Patrick Dekeyser
Cantique
Il y a dans «les portraits» réalisés par Patrick Dekeyser quelque chose de l’ordre de la mélancolie. C’est un peu comme l’histoire du clown triste. On attribue à Karl Valentin cet aphorisme disant que l’humour est la forme élégante du désespoir. Dans ses vidéos on se retrouve sur le versant de la vie où ce serait les petits désastres qui composent le paysage. On est plongé dans un monde où les projets, les rêves n’arrivent pas à se réaliser, les choses pas vraiment à se construire. Les personnages sont ici en position de faiblesse fondamentale.

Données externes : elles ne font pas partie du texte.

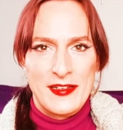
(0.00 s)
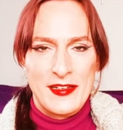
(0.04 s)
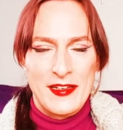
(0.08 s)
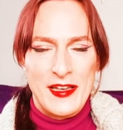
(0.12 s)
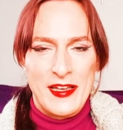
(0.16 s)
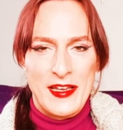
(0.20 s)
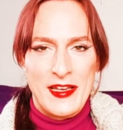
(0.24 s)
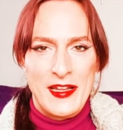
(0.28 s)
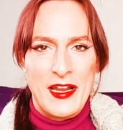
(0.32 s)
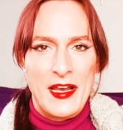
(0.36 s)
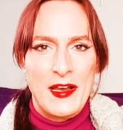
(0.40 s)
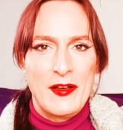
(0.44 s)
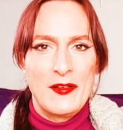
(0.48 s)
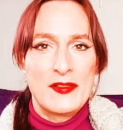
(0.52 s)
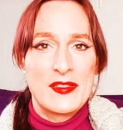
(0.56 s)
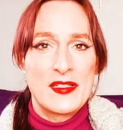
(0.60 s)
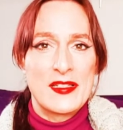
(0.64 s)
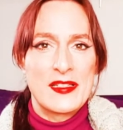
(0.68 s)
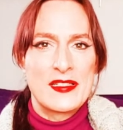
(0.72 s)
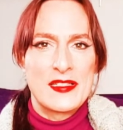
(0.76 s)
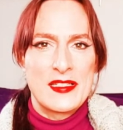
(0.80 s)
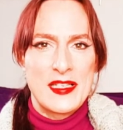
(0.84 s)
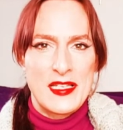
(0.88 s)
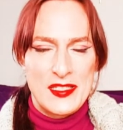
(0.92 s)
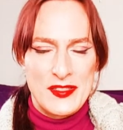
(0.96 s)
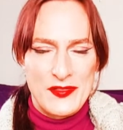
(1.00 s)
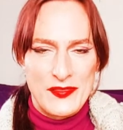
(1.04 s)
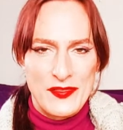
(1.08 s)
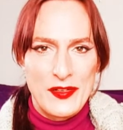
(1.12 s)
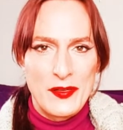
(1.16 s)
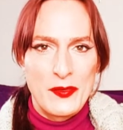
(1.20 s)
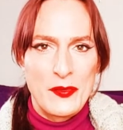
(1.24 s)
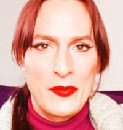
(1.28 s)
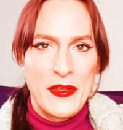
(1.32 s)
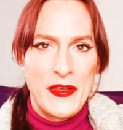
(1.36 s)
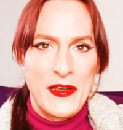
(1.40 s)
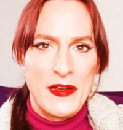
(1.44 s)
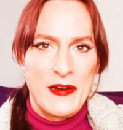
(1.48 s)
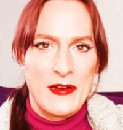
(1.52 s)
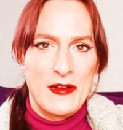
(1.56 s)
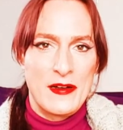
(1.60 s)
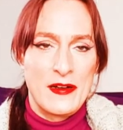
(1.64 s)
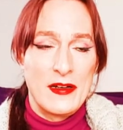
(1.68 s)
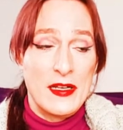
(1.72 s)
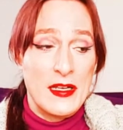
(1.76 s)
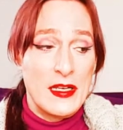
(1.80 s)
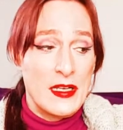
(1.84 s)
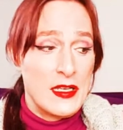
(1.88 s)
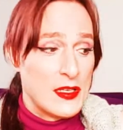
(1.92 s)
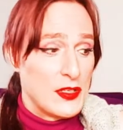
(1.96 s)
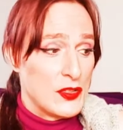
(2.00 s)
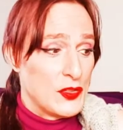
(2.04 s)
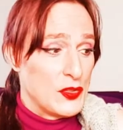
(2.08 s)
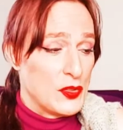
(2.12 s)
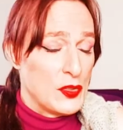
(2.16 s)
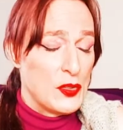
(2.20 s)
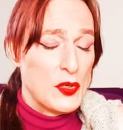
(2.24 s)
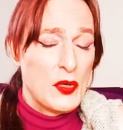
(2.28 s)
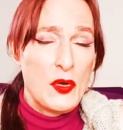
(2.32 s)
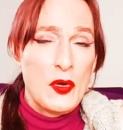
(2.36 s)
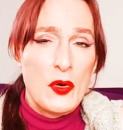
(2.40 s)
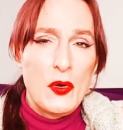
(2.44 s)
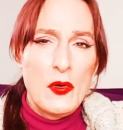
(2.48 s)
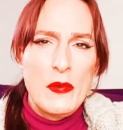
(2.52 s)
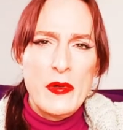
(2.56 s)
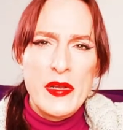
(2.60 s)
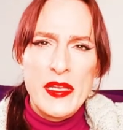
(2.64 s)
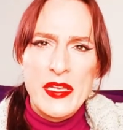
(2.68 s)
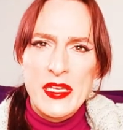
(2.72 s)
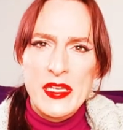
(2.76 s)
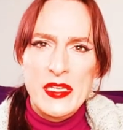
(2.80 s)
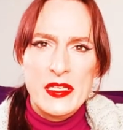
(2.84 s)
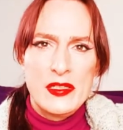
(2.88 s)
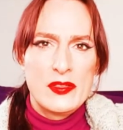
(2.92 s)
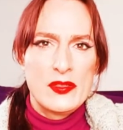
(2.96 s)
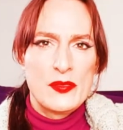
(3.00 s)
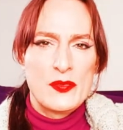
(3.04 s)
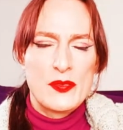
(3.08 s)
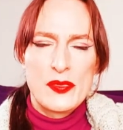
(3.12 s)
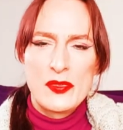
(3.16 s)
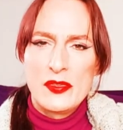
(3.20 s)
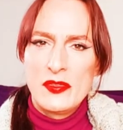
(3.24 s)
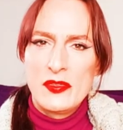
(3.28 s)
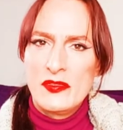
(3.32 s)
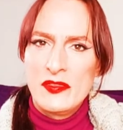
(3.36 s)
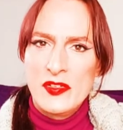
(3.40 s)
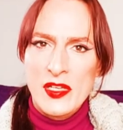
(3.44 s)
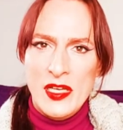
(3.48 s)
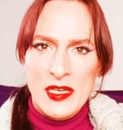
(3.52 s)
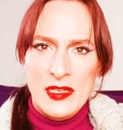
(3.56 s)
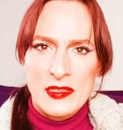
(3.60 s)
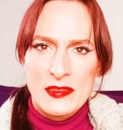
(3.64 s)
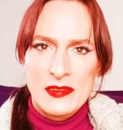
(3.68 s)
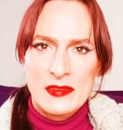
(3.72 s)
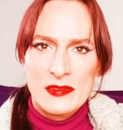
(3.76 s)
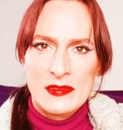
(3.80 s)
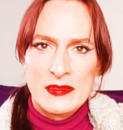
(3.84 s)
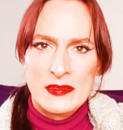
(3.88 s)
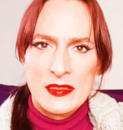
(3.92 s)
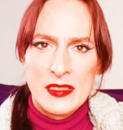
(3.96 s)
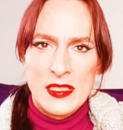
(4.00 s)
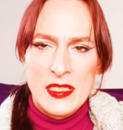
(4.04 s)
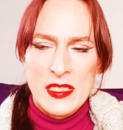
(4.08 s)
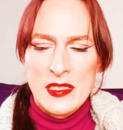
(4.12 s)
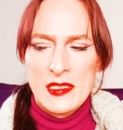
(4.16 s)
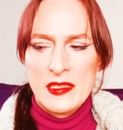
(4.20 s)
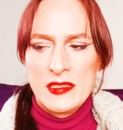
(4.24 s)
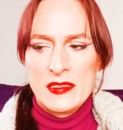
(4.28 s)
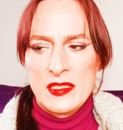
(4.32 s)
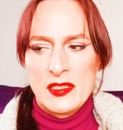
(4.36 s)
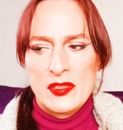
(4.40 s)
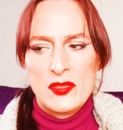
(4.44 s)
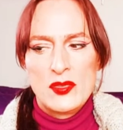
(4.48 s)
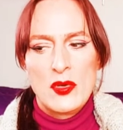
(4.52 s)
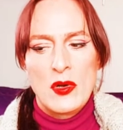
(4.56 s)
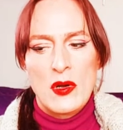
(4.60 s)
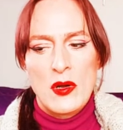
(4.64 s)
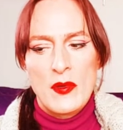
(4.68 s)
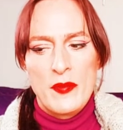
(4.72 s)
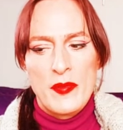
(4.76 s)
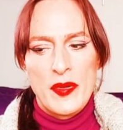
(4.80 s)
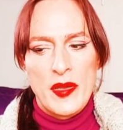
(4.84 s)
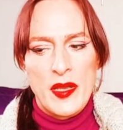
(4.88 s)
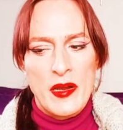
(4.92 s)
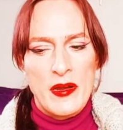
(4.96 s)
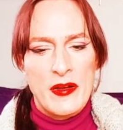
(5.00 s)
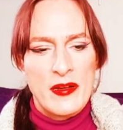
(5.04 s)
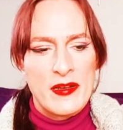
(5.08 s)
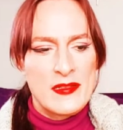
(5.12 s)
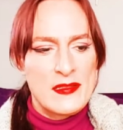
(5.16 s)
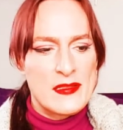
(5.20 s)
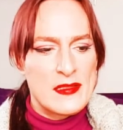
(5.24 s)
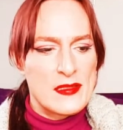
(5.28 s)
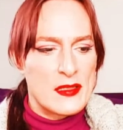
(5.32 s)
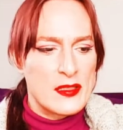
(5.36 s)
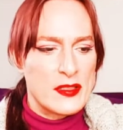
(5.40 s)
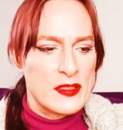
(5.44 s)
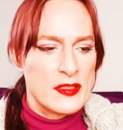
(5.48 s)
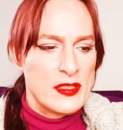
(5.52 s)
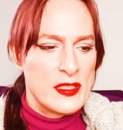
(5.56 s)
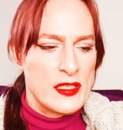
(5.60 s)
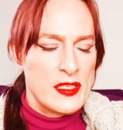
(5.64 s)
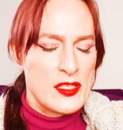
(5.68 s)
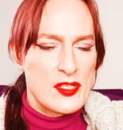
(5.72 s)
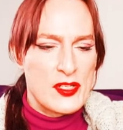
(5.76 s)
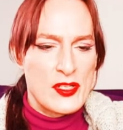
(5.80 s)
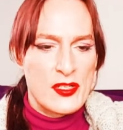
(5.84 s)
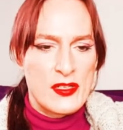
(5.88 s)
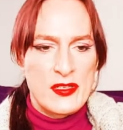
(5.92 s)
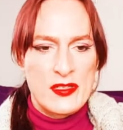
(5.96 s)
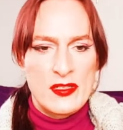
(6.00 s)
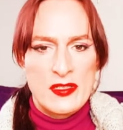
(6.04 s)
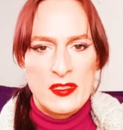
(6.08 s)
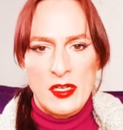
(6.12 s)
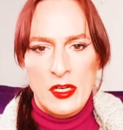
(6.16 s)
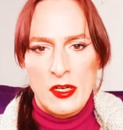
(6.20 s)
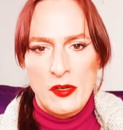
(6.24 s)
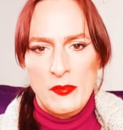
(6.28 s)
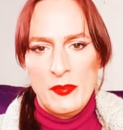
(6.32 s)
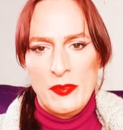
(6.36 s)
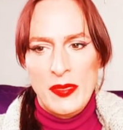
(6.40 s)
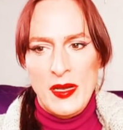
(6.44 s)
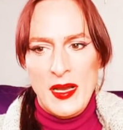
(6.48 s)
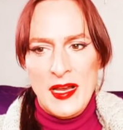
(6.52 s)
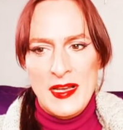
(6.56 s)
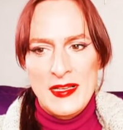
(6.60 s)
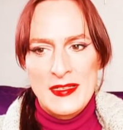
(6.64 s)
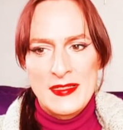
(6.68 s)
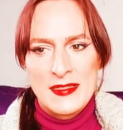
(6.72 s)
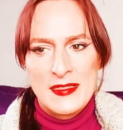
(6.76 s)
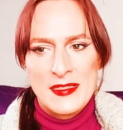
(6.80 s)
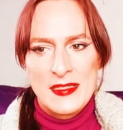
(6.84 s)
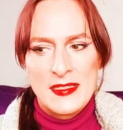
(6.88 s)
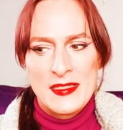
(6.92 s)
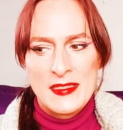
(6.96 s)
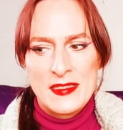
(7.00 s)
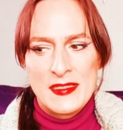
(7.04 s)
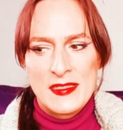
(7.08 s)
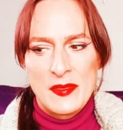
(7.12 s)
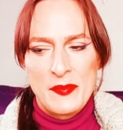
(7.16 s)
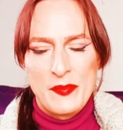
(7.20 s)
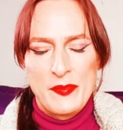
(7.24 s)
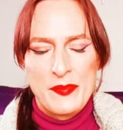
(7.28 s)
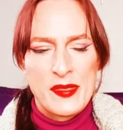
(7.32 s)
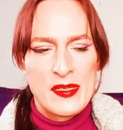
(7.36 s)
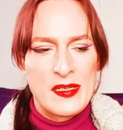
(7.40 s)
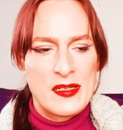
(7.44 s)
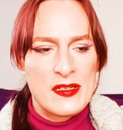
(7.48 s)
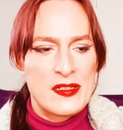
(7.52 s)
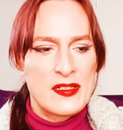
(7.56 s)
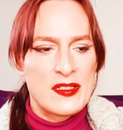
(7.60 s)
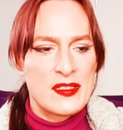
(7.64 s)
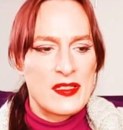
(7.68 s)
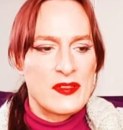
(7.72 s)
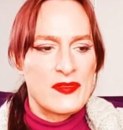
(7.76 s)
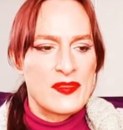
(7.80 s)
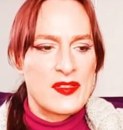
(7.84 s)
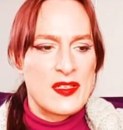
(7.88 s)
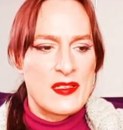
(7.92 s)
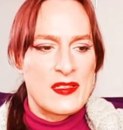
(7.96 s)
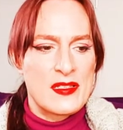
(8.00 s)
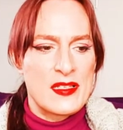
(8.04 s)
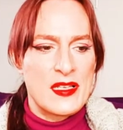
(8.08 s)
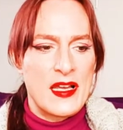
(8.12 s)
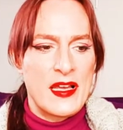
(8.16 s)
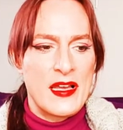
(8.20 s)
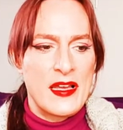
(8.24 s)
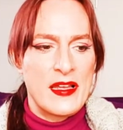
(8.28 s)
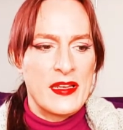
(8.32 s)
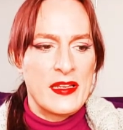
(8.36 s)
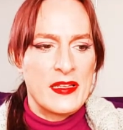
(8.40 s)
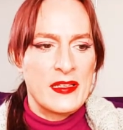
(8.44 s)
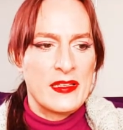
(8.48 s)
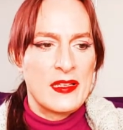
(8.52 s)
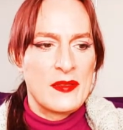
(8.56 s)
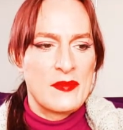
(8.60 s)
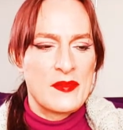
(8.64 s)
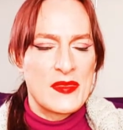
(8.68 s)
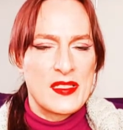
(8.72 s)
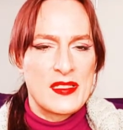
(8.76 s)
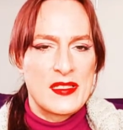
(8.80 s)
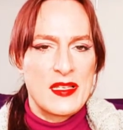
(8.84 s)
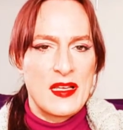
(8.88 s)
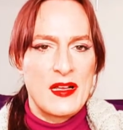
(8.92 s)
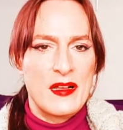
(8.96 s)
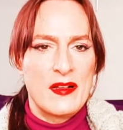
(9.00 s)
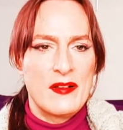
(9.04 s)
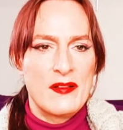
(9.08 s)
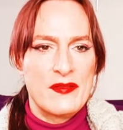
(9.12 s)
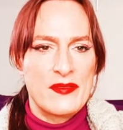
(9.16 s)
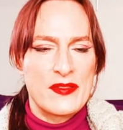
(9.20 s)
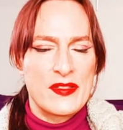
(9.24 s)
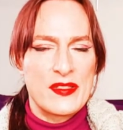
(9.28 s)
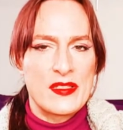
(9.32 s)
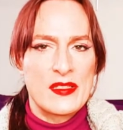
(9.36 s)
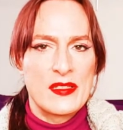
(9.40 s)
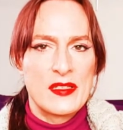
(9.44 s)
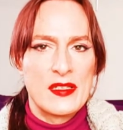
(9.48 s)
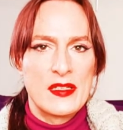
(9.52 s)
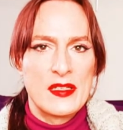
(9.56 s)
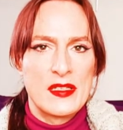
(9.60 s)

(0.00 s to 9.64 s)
and how successful we are. To who we need to prove that? Is it to our parents, our teachers, our bosses, the pillars of society themselves,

Le comique, vient du pathétique du personnage ou même de sa désolation. Les altérations de la voix la théâtralisent. Elles délégitiment l’ambition des propos; et du coup produisent un décalage qui fait surgir le grotesque. Cela est accusé par la façon dont l’artiste substitue au visage du personnage d’origine son propre visage et lui confère par ses expressions une nouvelle identité. On serait en symétrie avec l’univers d’un Buster Keaton. À l’impassibilité psychologique de celui-ci s’oppose ici la mobilité plastique du visage. Le son et le visage sont communs au sérieux des propos. Les vidéos de Patrick Dekeyser nous placent sur le fil du rasoir entre burlesque et tragique. S’appropriant des personnes qu’il rencontre et fait parler, il se substitue à elles, s’en habite et essaye de rendre leur parfum, la saveur et le parfum de leur être, mais aussi quelque chose de presqu’indicible dans l’interstice entre la pensée et le sentiment.

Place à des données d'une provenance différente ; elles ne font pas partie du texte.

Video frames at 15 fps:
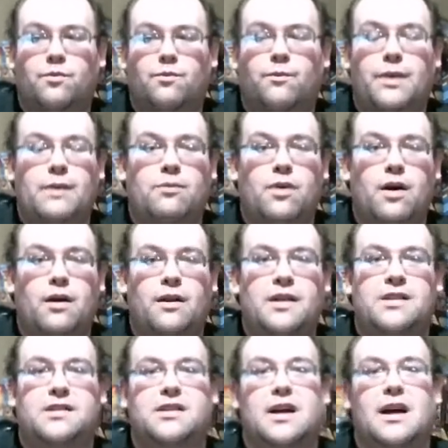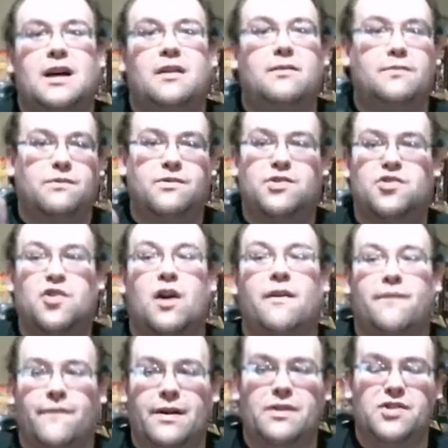big brawling style,
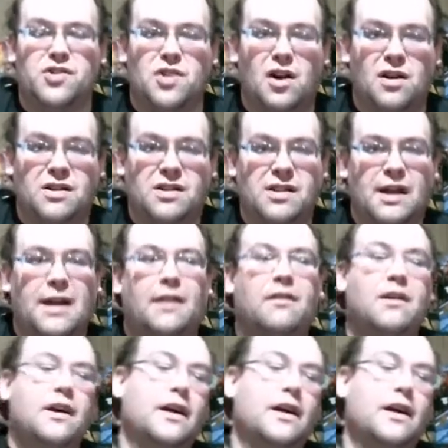strong, very strong style.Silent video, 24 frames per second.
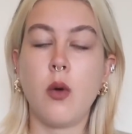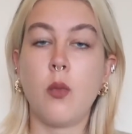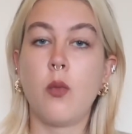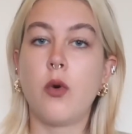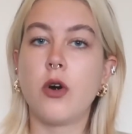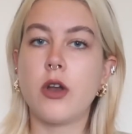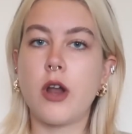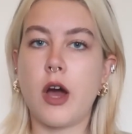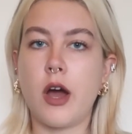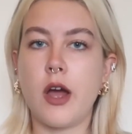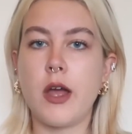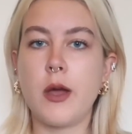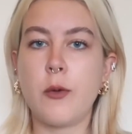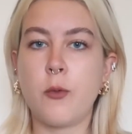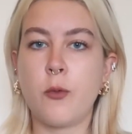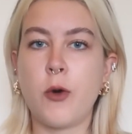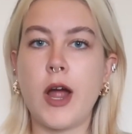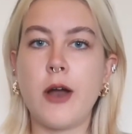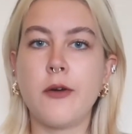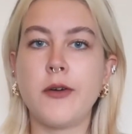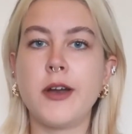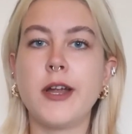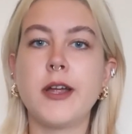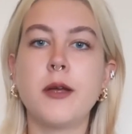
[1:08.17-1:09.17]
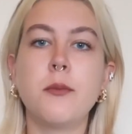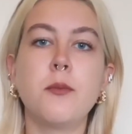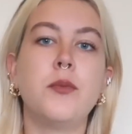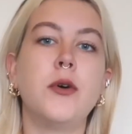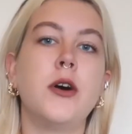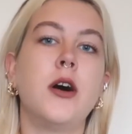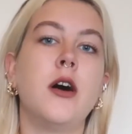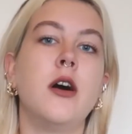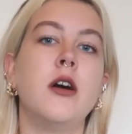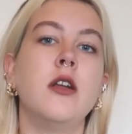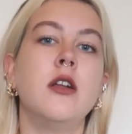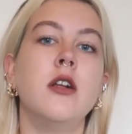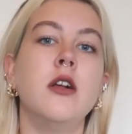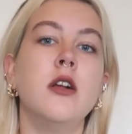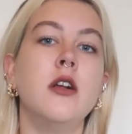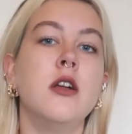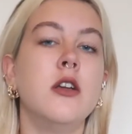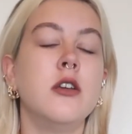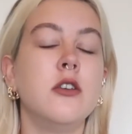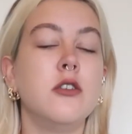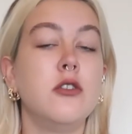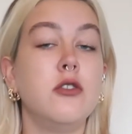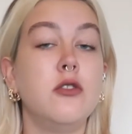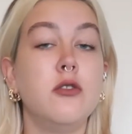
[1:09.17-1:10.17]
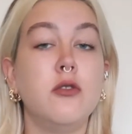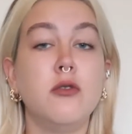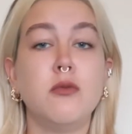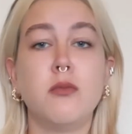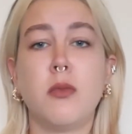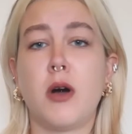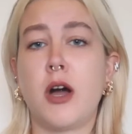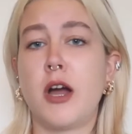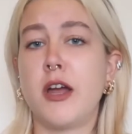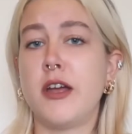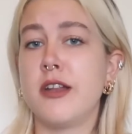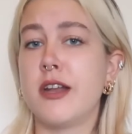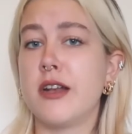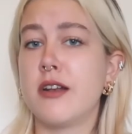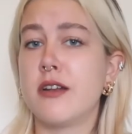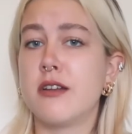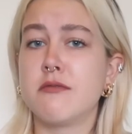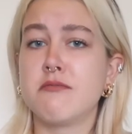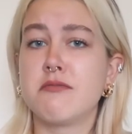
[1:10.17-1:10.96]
what I am wearing, but you might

Ce, à travers une gestuelle corporelle et des mimiques qui forcent légèrement le trait tout en évitant la caricature. Mais dans la vidéo qu’il présente, Cantique, c’est d’un portrait sans parole qu’il s’agit puisqu’au propos s’est substituée la musicalité d’un chant, celui de l’artiste vocaliste Claire Bergerault. Par la modalité de présentation qu’il a choisie, celle du polyptyque, il nous propose une transcription polyphonique d’un corps en donnant du sens par la tonalité pure et ses modulations.